(Collected data entries)
++++++++
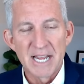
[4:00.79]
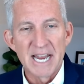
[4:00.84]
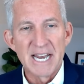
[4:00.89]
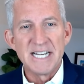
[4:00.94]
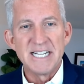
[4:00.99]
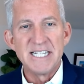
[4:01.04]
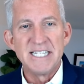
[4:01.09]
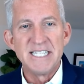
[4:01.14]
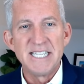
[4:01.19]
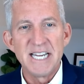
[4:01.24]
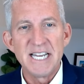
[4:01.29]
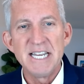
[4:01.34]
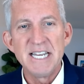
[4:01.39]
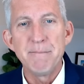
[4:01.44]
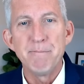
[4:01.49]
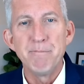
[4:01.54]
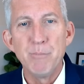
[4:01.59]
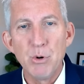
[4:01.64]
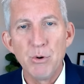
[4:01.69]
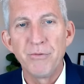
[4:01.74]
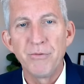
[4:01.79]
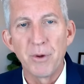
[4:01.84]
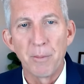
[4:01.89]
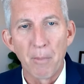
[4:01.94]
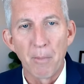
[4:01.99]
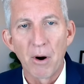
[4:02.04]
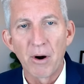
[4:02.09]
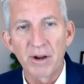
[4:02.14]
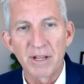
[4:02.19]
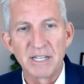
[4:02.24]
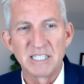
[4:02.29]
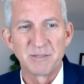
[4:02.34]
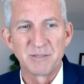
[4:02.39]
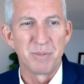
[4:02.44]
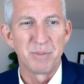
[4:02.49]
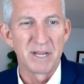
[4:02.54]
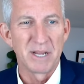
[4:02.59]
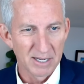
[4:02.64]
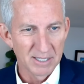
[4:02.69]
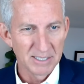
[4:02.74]
and it didn't move the markets
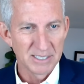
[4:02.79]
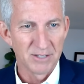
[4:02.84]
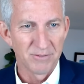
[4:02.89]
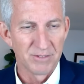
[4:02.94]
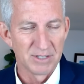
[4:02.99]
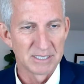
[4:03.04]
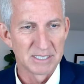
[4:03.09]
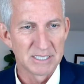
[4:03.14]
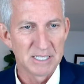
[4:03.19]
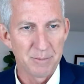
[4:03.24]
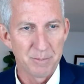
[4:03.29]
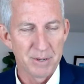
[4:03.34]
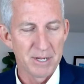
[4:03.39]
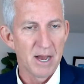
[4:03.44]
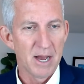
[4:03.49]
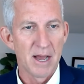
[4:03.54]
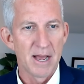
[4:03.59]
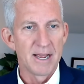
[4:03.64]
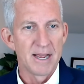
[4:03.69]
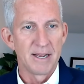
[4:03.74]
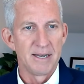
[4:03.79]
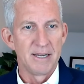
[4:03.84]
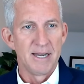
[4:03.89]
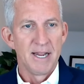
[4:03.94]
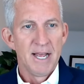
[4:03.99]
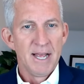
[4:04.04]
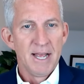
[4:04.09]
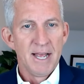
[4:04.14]
because of the CPI.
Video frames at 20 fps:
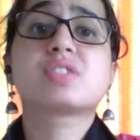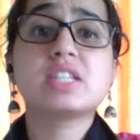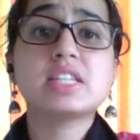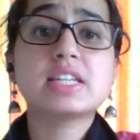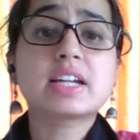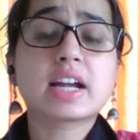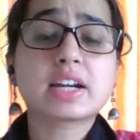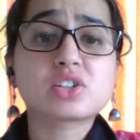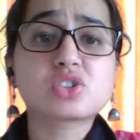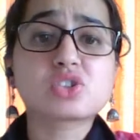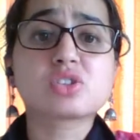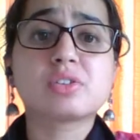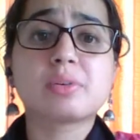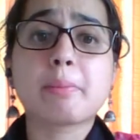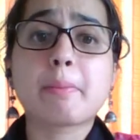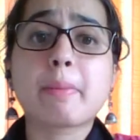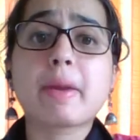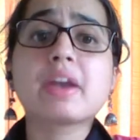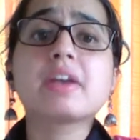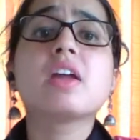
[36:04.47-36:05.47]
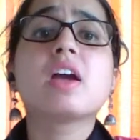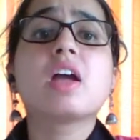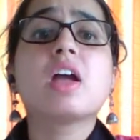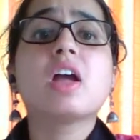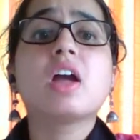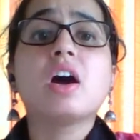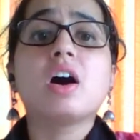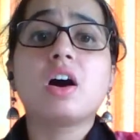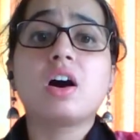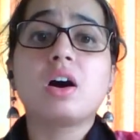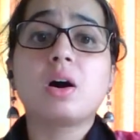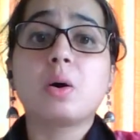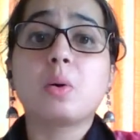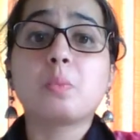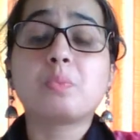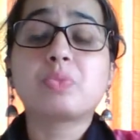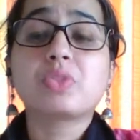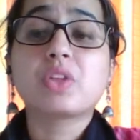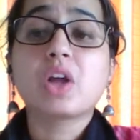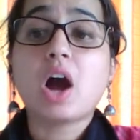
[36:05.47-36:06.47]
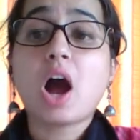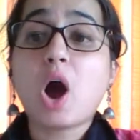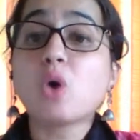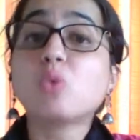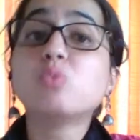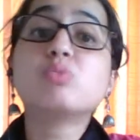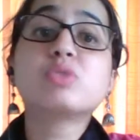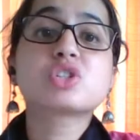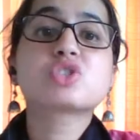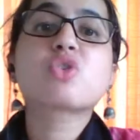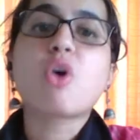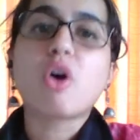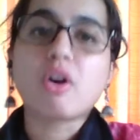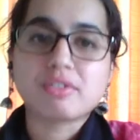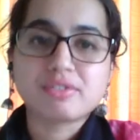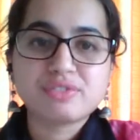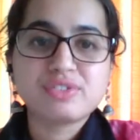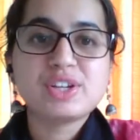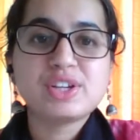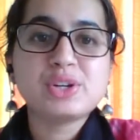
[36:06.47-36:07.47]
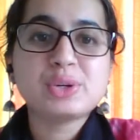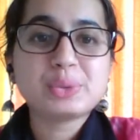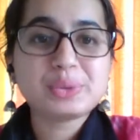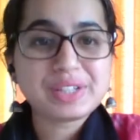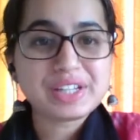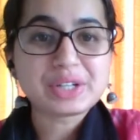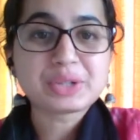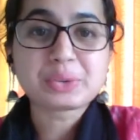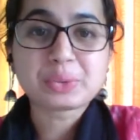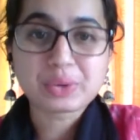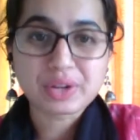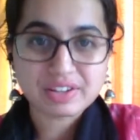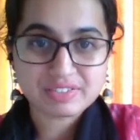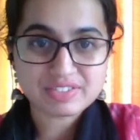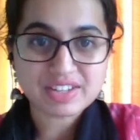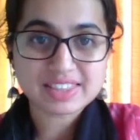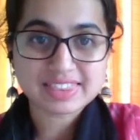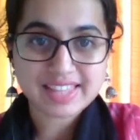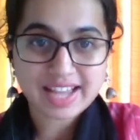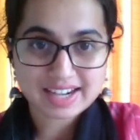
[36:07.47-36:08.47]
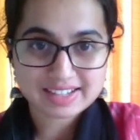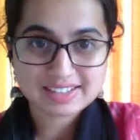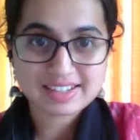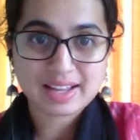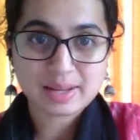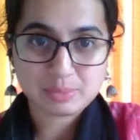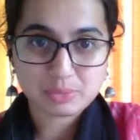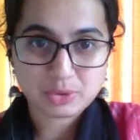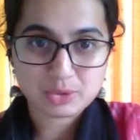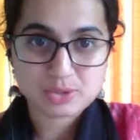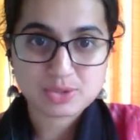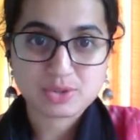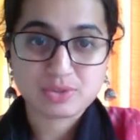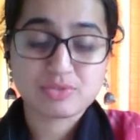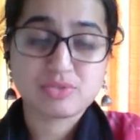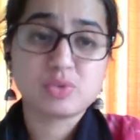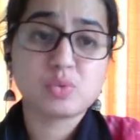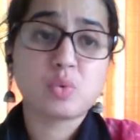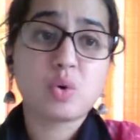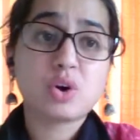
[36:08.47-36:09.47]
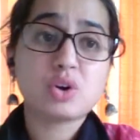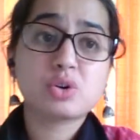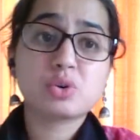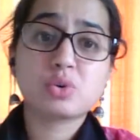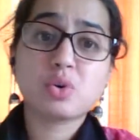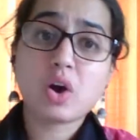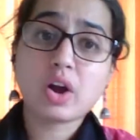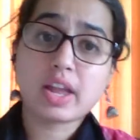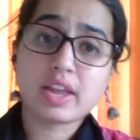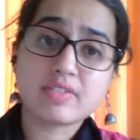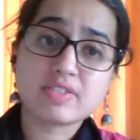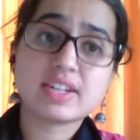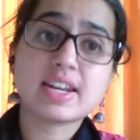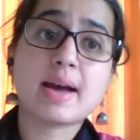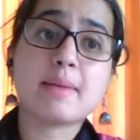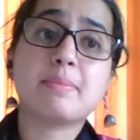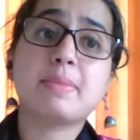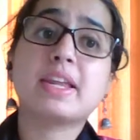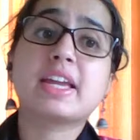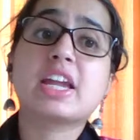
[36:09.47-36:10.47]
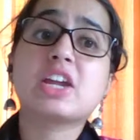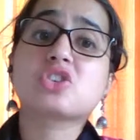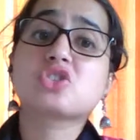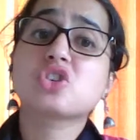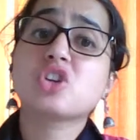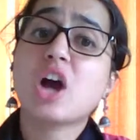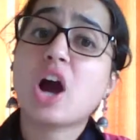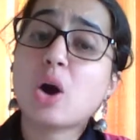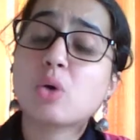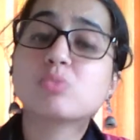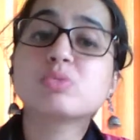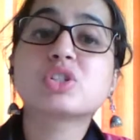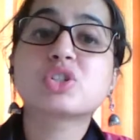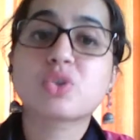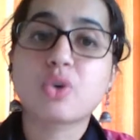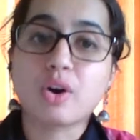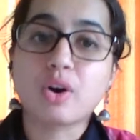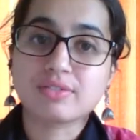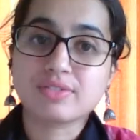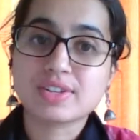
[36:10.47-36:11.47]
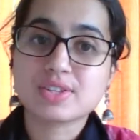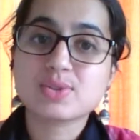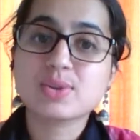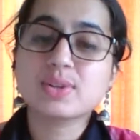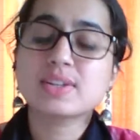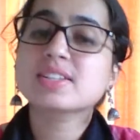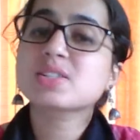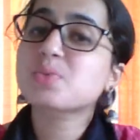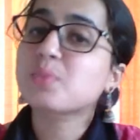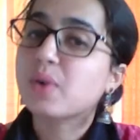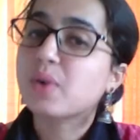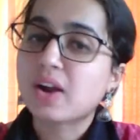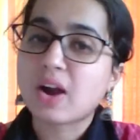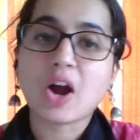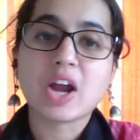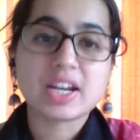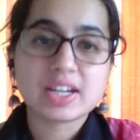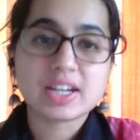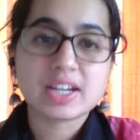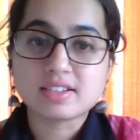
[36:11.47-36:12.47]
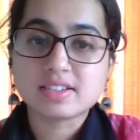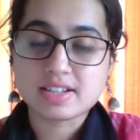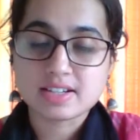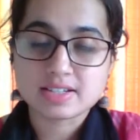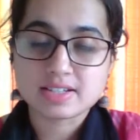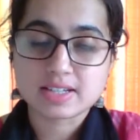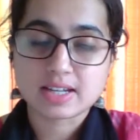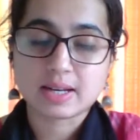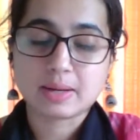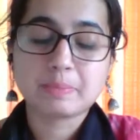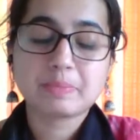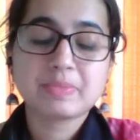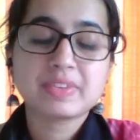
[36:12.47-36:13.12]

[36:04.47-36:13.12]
seek adjournment, uh, how much court fee you need to give at that time. Also, if you want to give an application, how much court fee. So it is quite in detail.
++++++++
PROMPT - Output each line above exactly. Skip the images.

REPLY -
[4:00.79]
[4:00.84]
[4:00.89]
[4:00.94]
[4:00.99]
[4:01.04]
[4:01.09]
[4:01.14]
[4:01.19]
[4:01.24]
[4:01.29]
[4:01.34]
[4:01.39]
[4:01.44]
[4:01.49]
[4:01.54]
[4:01.59]
[4:01.64]
[4:01.69]
[4:01.74]
[4:01.79]
[4:01.84]
[4:01.89]
[4:01.94]
[4:01.99]
[4:02.04]
[4:02.09]
[4:02.14]
[4:02.19]
[4:02.24]
[4:02.29]
[4:02.34]
[4:02.39]
[4:02.44]
[4:02.49]
[4:02.54]
[4:02.59]
[4:02.64]
[4:02.69]
[4:02.74]
and it didn't move the markets
[4:02.79]
[4:02.84]
[4:02.89]
[4:02.94]
[4:02.99]
[4:03.04]
[4:03.09]
[4:03.14]
[4:03.19]
[4:03.24]
[4:03.29]
[4:03.34]
[4:03.39]
[4:03.44]
[4:03.49]
[4:03.54]
[4:03.59]
[4:03.64]
[4:03.69]
[4:03.74]
[4:03.79]
[4:03.84]
[4:03.89]
[4:03.94]
[4:03.99]
[4:04.04]
[4:04.09]
[4:04.14]
because of the CPI.
Video frames at 20 fps:
[36:04.47-36:05.47]
[36:05.47-36:06.47]
[36:06.47-36:07.47]
[36:07.47-36:08.47]
[36:08.47-36:09.47]
[36:09.47-36:10.47]
[36:10.47-36:11.47]
[36:11.47-36:12.47]
[36:12.47-36:13.12]

[36:04.47-36:13.12]
seek adjournment, uh, how much court fee you need to give at that time. Also, if you want to give an application, how much court fee. So it is quite in detail.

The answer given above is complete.